Ruh sahibi bir kuşun o güzel ve tatlı mânaları bu dünyada ifade ettikten sonra, ölüm ile yok olup hiçliğe atılması, Allah’ın sonsuz hikmetine zıttır. Hiçbir şey hususen insan, ölüm ile yokluğa ve hiçliğe değil, ikinci ve daimî bir saadete veya ebedî bir azaba gidiyor
Mukayyed Yokluk: Bir şeyin âyan-ı sabite noktasından, yani Allah’ın ezelî ilminde ilmî bir vücud şeklinde var olduğu halde, henüz haricî bir varlık kazanamamış haline denir. Bu yokluk izafîdir. Yani maddî ve kevnî âlemde olmayan bir şey, başka bir varlık sahasında bulunabilir. Mesela; Allah’ın ilminde ilmî bir vücud ile bulunduğu halde, haricî ve maddî âlemde olmayan bir şeye mutlak yok denilemez.
"... Öyleyse, fenâya gitmek, muvakkaten haricî libasını çıkarıp, vücud-u mânevîye ve ilmîye girmektir. Yani, hâlik ve fâni olanlar, vücud-u haricîyi bırakıp, mahiyetleri bir vücud-u mânevî giyer, daire-i kudretten çıkıp daire-i ilme girer." (2)
Mevcudatın yoktan var edilmesi, kevni ve maddî olarak sonradan yaratılması manasındadır. Yani mevcudat Allah’ın ezelî ilminde vardı, İlahi kudret onlara maddî bir libas giydirerek bu izafi yokluğu da gidermiş oldu.
Eşyanın ilm-i İlâhîdeki hallerine “mahiyet” denilir. Bu ilmî vücutlara Muhyiddin Arabî hazretleri âyan-ı sabite demiştir. İlmî vücutlar mahlûk değildirler, ancak kudret dairesine çıktıklarında mahlûk olurlar ve “hakikat” adını alırlar.
Buna göre, Allah’ın ilmindeki mahiyetler esmâ-i İlâhiyenin gölgeleri, ilim dairesinden kudret dairesine geçenler ise gölgelerin gölgeleridir.
Varlık; vacib ve mümkün olmak üzere iki sınıftır.

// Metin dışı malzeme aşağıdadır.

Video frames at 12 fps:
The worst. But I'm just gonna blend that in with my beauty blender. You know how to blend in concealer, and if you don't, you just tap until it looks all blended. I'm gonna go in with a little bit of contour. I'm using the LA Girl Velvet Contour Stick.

Vacib olan varlık; Ezelî ve Ebedî olan Allah’ın varlığıdır. Allah Vacibü’l-Vücuddur. Yani varlığı zatındandır, ezelîdir, ebedîdir, olması vacib, olmaması muhaldir. Allah bizatihi kaimdir, yani bir başkasının yardımı ve bekası ile varlığını devam ettirmez. O’nun varlığı kendinden olup, hiçbir varlığa muhtaç değildir. Yokluk, bu varlığa yanaşamaz. İşte bu varlık mertebesi, mutlak yokluğu ebediyen imkânsız kılıyor.
Mümkün varlık ise; varlığının başı ve sonu olan, var olması da yok olması da müsavi olan bütün mahlûkat mümkün grubuna girer. Allah dilerse bu varlıkları yok eder, dilerse var eder; burada yokluk izafî ve mukayyed yokluktur. İnsan kendisinin mümkün bir varlık olduğunu bilmekle etrafındaki bütün eşyanın da mümkün olduklarını bilir ve bütün bu mümkünat âleminin vacib bir sahibi ve maliki olduğuna hükmeder.

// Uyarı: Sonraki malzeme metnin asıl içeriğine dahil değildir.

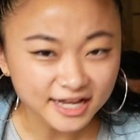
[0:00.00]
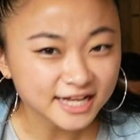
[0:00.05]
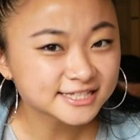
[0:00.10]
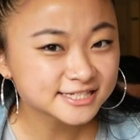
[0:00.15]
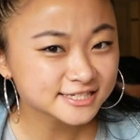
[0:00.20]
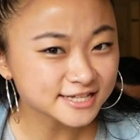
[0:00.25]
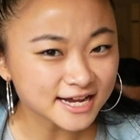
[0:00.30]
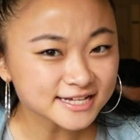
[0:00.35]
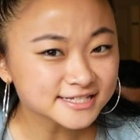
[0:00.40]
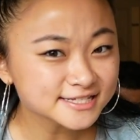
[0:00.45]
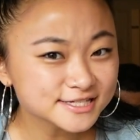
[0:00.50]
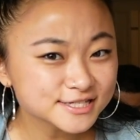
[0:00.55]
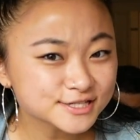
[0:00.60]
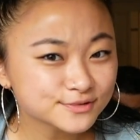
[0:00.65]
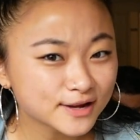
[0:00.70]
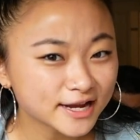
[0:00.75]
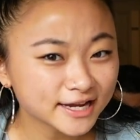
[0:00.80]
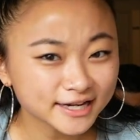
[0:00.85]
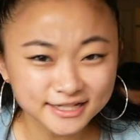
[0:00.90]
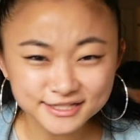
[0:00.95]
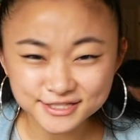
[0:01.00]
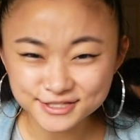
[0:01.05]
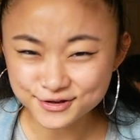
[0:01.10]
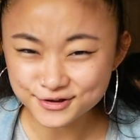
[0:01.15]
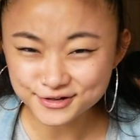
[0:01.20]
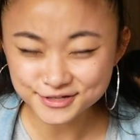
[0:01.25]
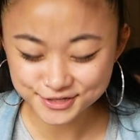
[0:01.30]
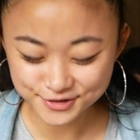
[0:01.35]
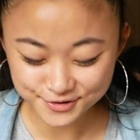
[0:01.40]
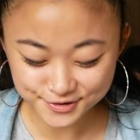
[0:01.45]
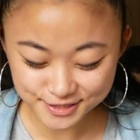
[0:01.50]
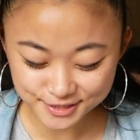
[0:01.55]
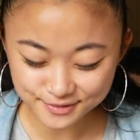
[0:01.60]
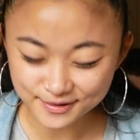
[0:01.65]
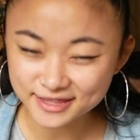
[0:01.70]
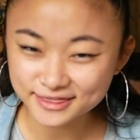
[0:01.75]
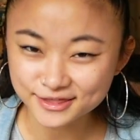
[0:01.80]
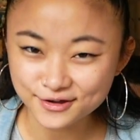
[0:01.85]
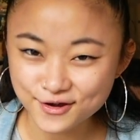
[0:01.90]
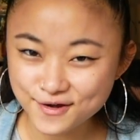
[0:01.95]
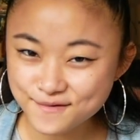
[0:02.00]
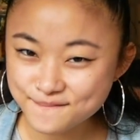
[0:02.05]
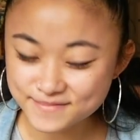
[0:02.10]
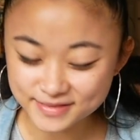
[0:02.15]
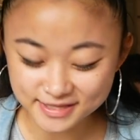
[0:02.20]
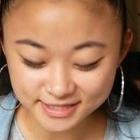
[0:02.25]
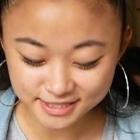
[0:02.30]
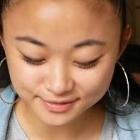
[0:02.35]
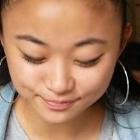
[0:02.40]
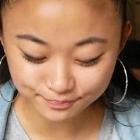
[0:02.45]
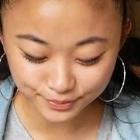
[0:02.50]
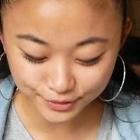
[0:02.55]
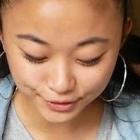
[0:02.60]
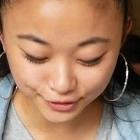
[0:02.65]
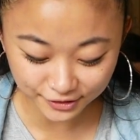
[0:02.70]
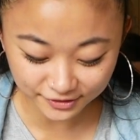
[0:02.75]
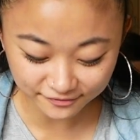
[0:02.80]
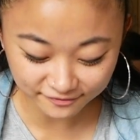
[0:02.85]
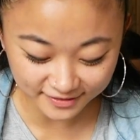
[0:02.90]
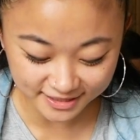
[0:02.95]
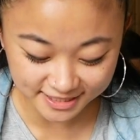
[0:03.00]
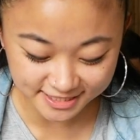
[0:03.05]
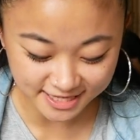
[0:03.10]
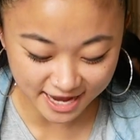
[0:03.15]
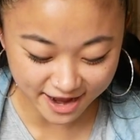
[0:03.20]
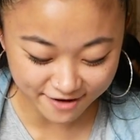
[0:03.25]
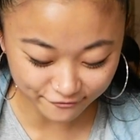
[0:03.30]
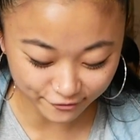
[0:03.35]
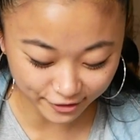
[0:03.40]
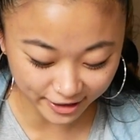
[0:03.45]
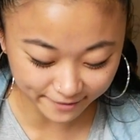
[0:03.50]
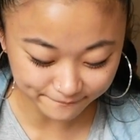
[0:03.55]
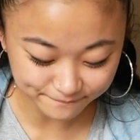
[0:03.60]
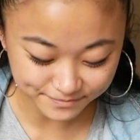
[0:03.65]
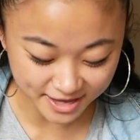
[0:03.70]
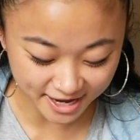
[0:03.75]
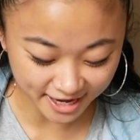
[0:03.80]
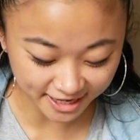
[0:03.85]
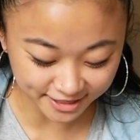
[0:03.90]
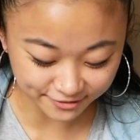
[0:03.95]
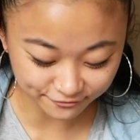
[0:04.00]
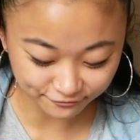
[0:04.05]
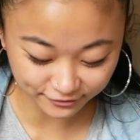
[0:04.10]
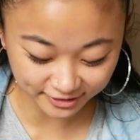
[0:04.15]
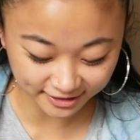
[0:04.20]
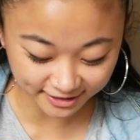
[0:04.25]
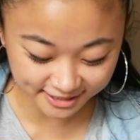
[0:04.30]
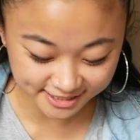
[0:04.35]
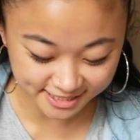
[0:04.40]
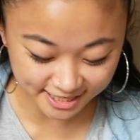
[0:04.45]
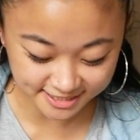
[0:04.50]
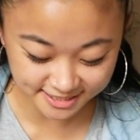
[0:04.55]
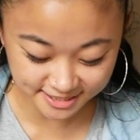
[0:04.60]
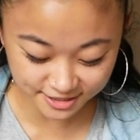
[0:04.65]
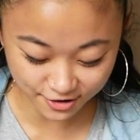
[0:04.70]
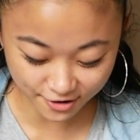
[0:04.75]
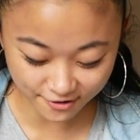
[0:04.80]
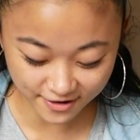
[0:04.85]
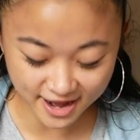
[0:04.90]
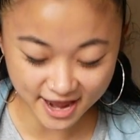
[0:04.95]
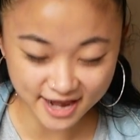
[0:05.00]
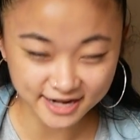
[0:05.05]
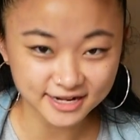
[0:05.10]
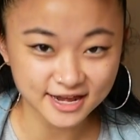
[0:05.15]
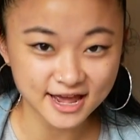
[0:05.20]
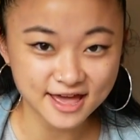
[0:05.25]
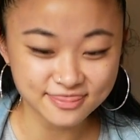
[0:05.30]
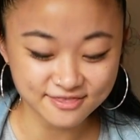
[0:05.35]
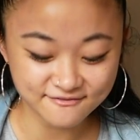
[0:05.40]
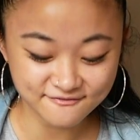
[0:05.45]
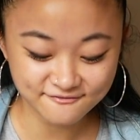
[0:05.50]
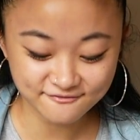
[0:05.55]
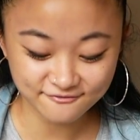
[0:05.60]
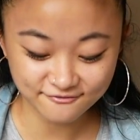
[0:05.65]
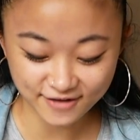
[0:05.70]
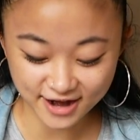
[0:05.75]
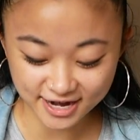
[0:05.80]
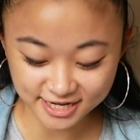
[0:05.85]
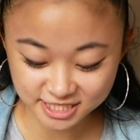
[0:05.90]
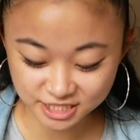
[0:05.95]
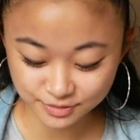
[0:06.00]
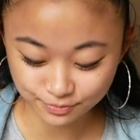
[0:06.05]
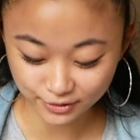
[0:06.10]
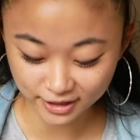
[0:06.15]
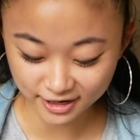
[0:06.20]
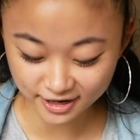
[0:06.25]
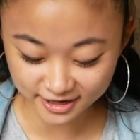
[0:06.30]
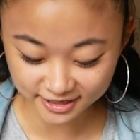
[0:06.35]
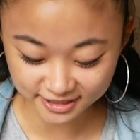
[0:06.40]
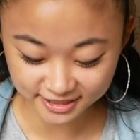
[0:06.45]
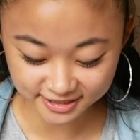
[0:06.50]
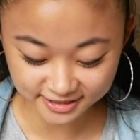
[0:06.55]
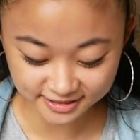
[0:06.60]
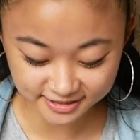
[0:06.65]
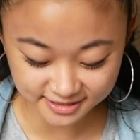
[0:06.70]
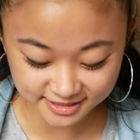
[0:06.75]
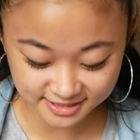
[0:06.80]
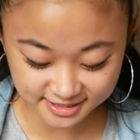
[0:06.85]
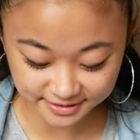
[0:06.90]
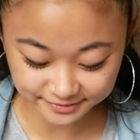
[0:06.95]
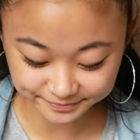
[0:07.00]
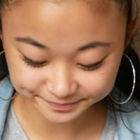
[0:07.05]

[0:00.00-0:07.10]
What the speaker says: It's nice and sweet. It's not too sweet though. It's beautifully savoury. I can really taste the coriander and the fresh spring onions.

Bir zamanlar yoktuk, Allah’ın lütfüyle var olduk, yarın ise bu dünyadan ahiret âlemine göçeceğiz. Daire-i ilminden daire-i kudrete geldik. Daire-i kudretten yine daire-i ilmine geçeceğiz. Biz ezelî değiliz, ama Allah’ın Bâki ismine mazhariyetle ebedîyiz. Bizim vücudumuz Cenab-ı Hakk’ın sıfatlarının, cemal ve kemalinin bir aynasıdır. Bir nehrin yüzündeki kabarcıkların sürekli olarak değişmesi gibi, biz de her an değişmekteyiz. Bir zamanlar dedelerimiz ve babalarımız Allah u Teâlâ Hazretlerinin isimlerinin aynası idiler, şimdi ise onların bedeline o ayinedârlık vazifesini bizler yapıyoruz. Bu hal kıyamete kadar böyle devam edecektir.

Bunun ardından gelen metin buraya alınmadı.